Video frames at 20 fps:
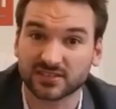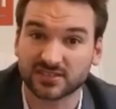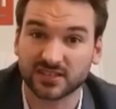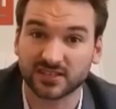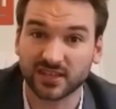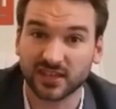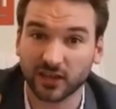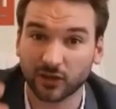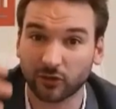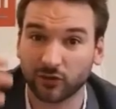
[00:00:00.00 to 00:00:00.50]

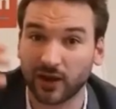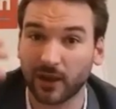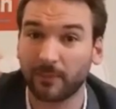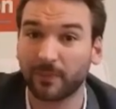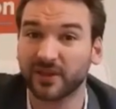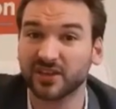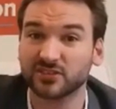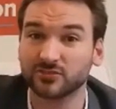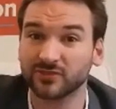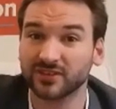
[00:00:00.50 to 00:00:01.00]
C'est-à-dire que la
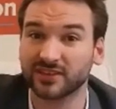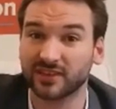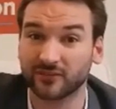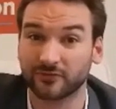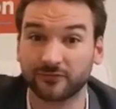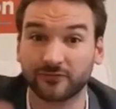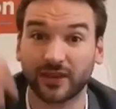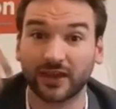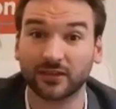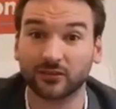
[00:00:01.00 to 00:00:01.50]
prison est
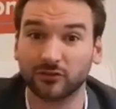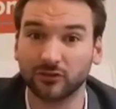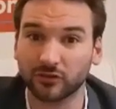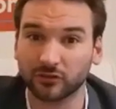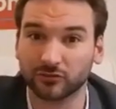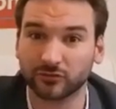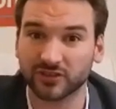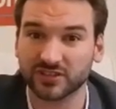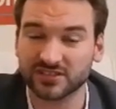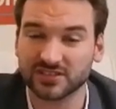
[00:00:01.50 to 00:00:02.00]
un
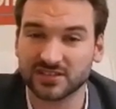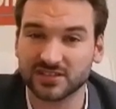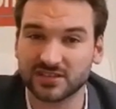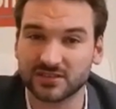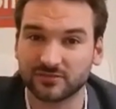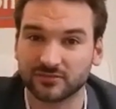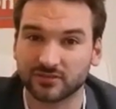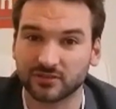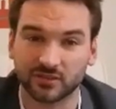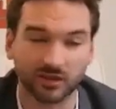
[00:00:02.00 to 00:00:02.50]
facteur de
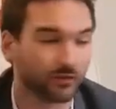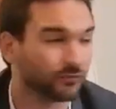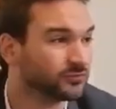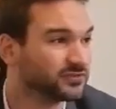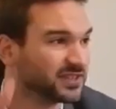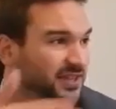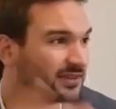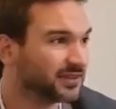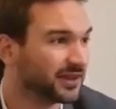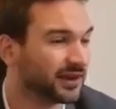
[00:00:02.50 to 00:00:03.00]
récidive.
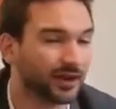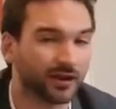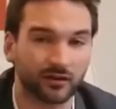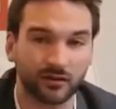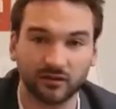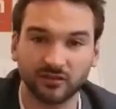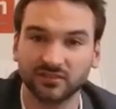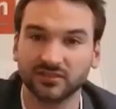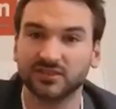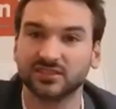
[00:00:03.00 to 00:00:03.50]
Vous êtes
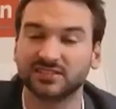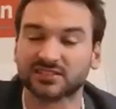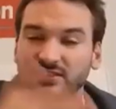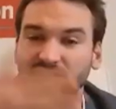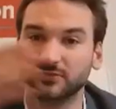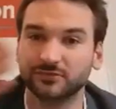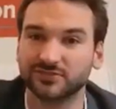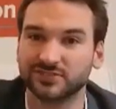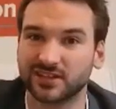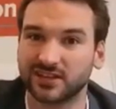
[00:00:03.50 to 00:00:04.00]
délinquant,
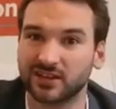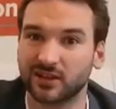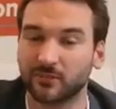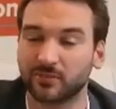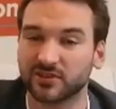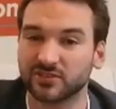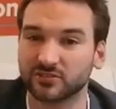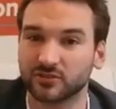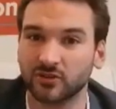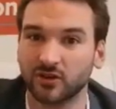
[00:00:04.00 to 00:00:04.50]
si vous allez en
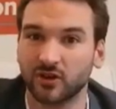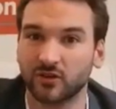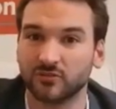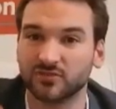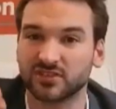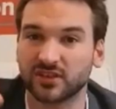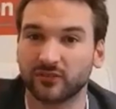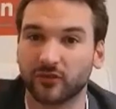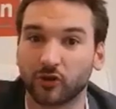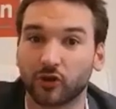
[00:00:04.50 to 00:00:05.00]
prison,
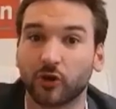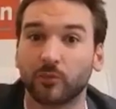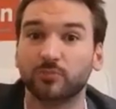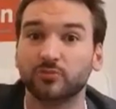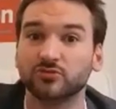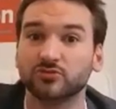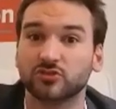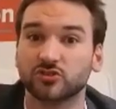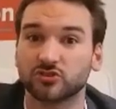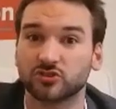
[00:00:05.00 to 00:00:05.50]
vous avez encore
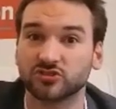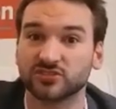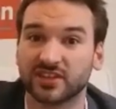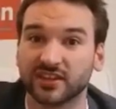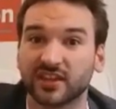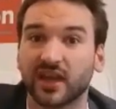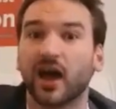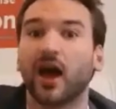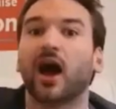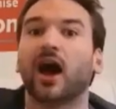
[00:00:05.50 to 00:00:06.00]
plus de chances
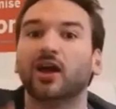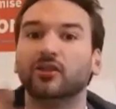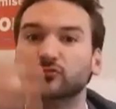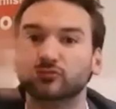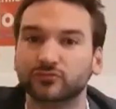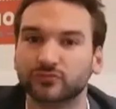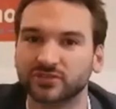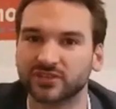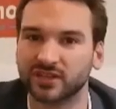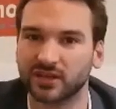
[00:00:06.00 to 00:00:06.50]
d'être à
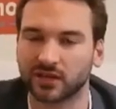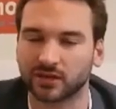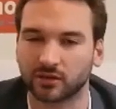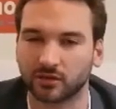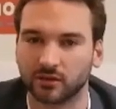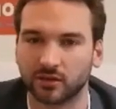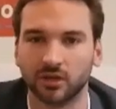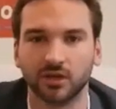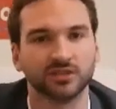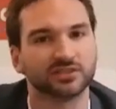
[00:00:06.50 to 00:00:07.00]
nouveau
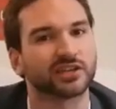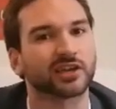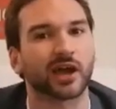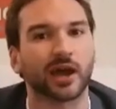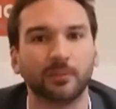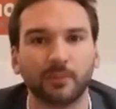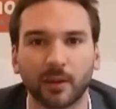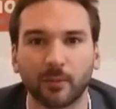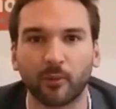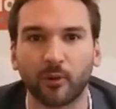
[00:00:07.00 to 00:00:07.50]
délinquant. C'est
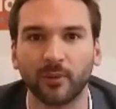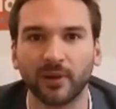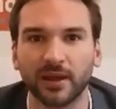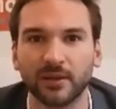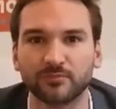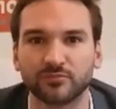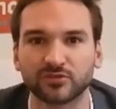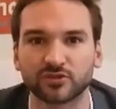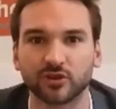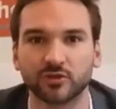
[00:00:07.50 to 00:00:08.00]
quand même un
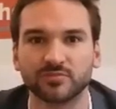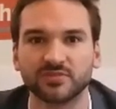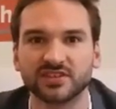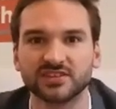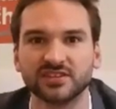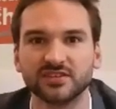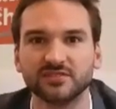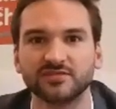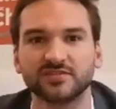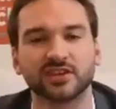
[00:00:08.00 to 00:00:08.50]
problème, puisque
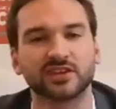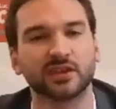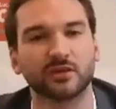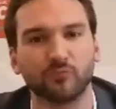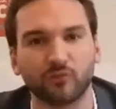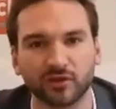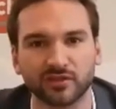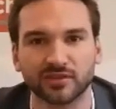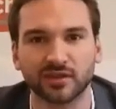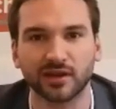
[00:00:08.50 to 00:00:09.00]
l'objectif, c'est qu'il y
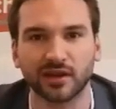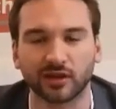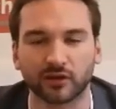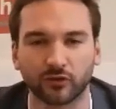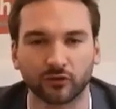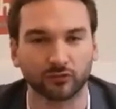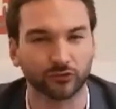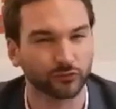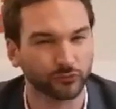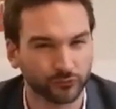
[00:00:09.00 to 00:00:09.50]
ait moins de
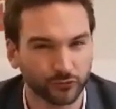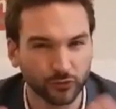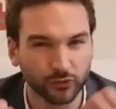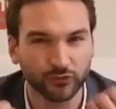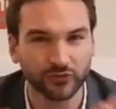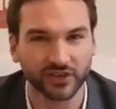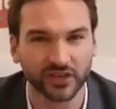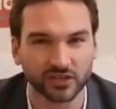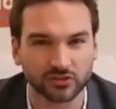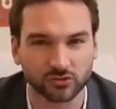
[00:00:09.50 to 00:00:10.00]
délinquants. Donc il faut
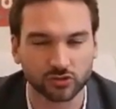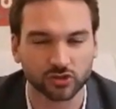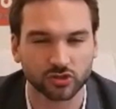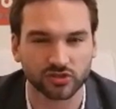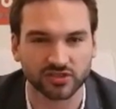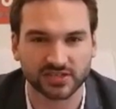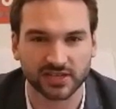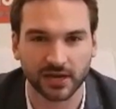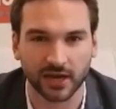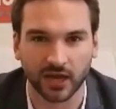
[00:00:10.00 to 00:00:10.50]
ouvrir ce
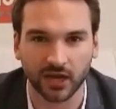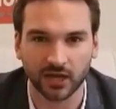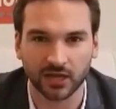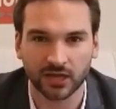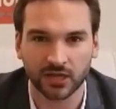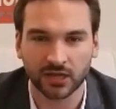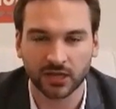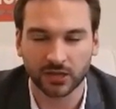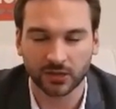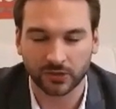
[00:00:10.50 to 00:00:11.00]
chantier-là
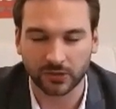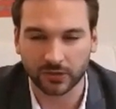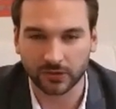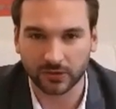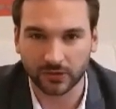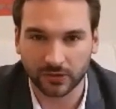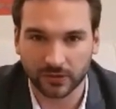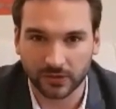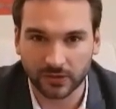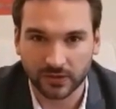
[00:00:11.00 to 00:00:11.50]

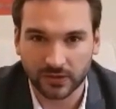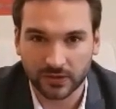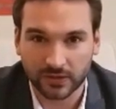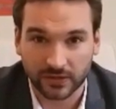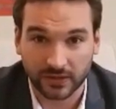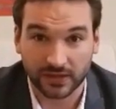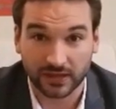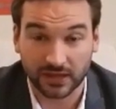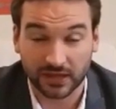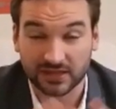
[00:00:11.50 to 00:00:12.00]
euh,
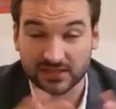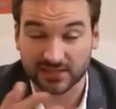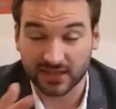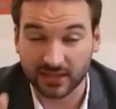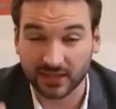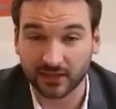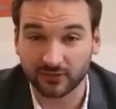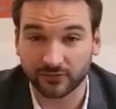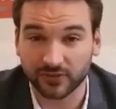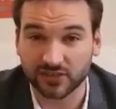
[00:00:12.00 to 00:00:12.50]
et,
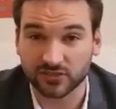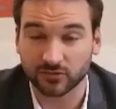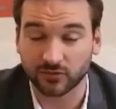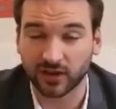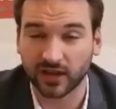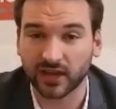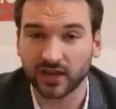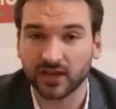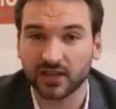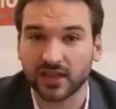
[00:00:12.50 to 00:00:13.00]
cette
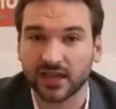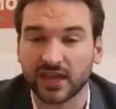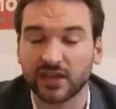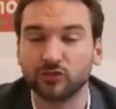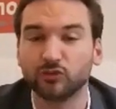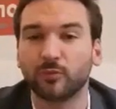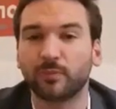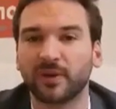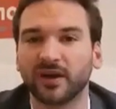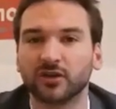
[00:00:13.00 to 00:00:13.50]
réflexion-là,
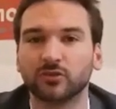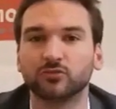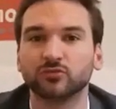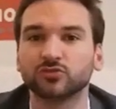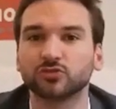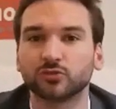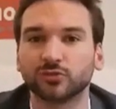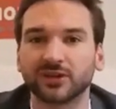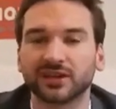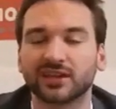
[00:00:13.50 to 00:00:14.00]
et non pas
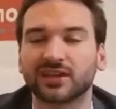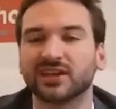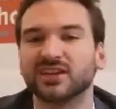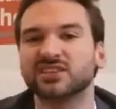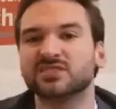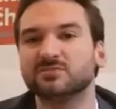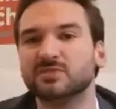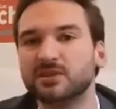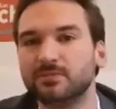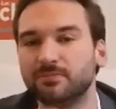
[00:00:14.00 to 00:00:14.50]
construire
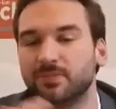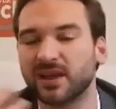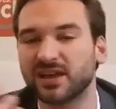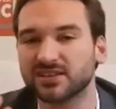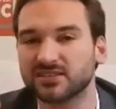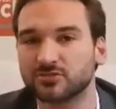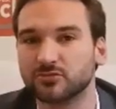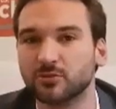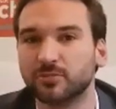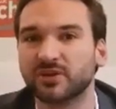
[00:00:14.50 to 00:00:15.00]
15 000
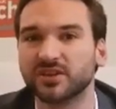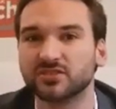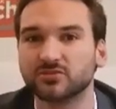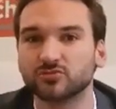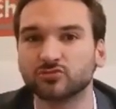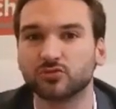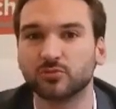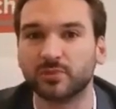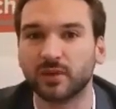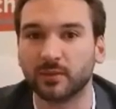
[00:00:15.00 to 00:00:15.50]
places de
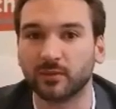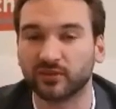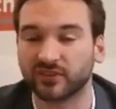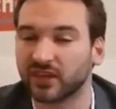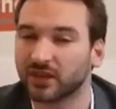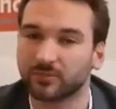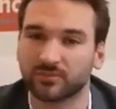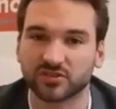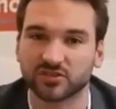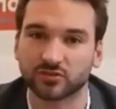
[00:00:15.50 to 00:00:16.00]
prison
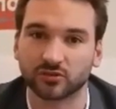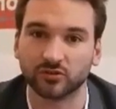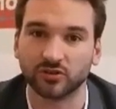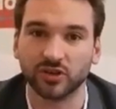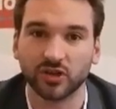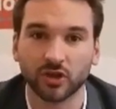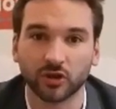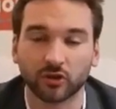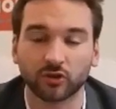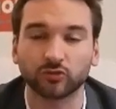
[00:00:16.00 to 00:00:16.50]
supplémentaires, parce que
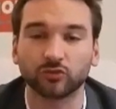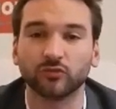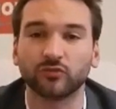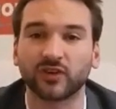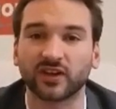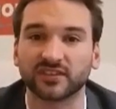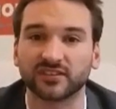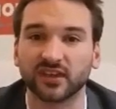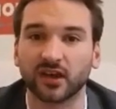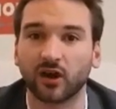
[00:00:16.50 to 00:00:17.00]
quand on
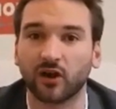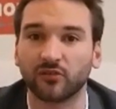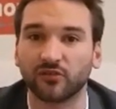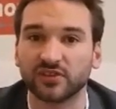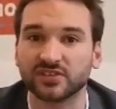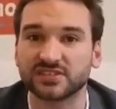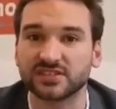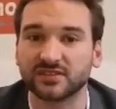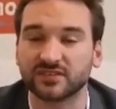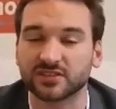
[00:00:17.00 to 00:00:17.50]
fera ça, en
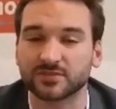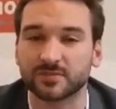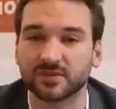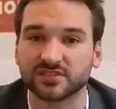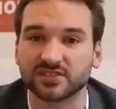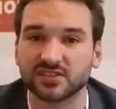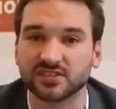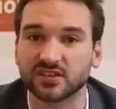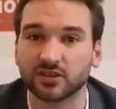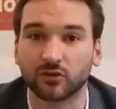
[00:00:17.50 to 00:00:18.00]
fait, ce qui va se
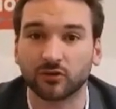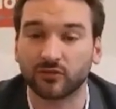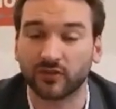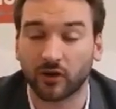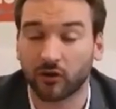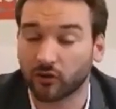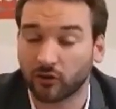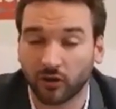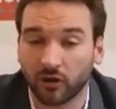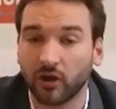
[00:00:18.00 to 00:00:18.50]
passer, c'est qu'on
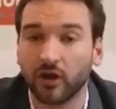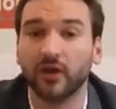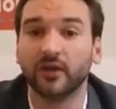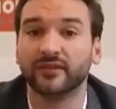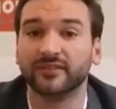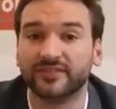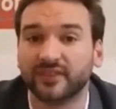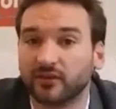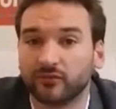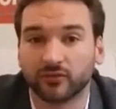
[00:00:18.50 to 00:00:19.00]
va encore
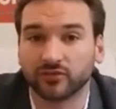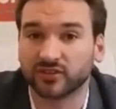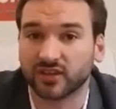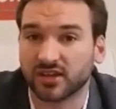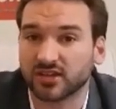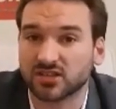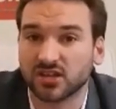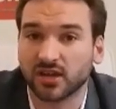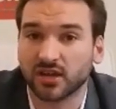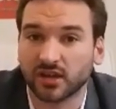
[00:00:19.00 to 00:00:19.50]

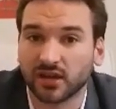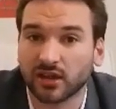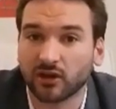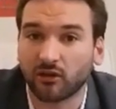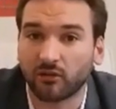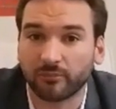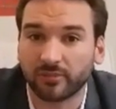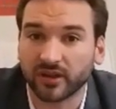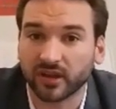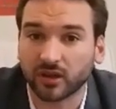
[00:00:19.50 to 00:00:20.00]
davantage les
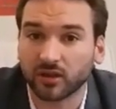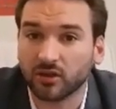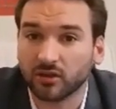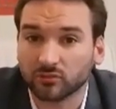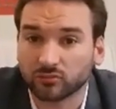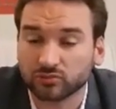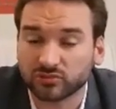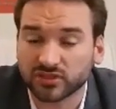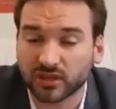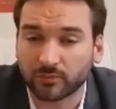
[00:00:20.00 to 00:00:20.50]
remplir,
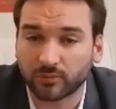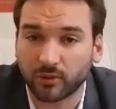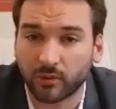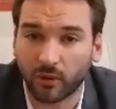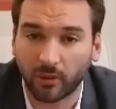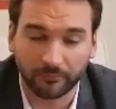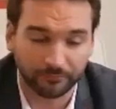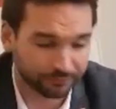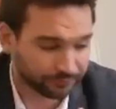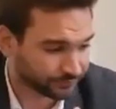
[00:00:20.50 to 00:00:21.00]
tout
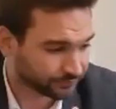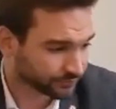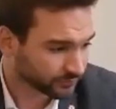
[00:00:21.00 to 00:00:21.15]
simplement.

○ ○ ○

WHAT YOU ARE ASKED TO DO:
Repeat exactly the lines above, starting at the one that contains "[00:00:11.50 to 00:00:12.00]" and stopping at the last line of the entries, and leave out the pictures.

YOUR SOLUTION:
[00:00:11.50 to 00:00:12.00]
euh,
[00:00:12.00 to 00:00:12.50]
et,
[00:00:12.50 to 00:00:13.00]
cette
[00:00:13.00 to 00:00:13.50]
réflexion-là,
[00:00:13.50 to 00:00:14.00]
et non pas
[00:00:14.00 to 00:00:14.50]
construire
[00:00:14.50 to 00:00:15.00]
15 000
[00:00:15.00 to 00:00:15.50]
places de
[00:00:15.50 to 00:00:16.00]
prison
[00:00:16.00 to 00:00:16.50]
supplémentaires, parce que
[00:00:16.50 to 00:00:17.00]
quand on
[00:00:17.00 to 00:00:17.50]
fera ça, en
[00:00:17.50 to 00:00:18.00]
fait, ce qui va se
[00:00:18.00 to 00:00:18.50]
passer, c'est qu'on
[00:00:18.50 to 00:00:19.00]
va encore
[00:00:19.00 to 00:00:19.50]

[00:00:19.50 to 00:00:20.00]
davantage les
[00:00:20.00 to 00:00:20.50]
remplir,
[00:00:20.50 to 00:00:21.00]
tout
[00:00:21.00 to 00:00:21.15]
simplement.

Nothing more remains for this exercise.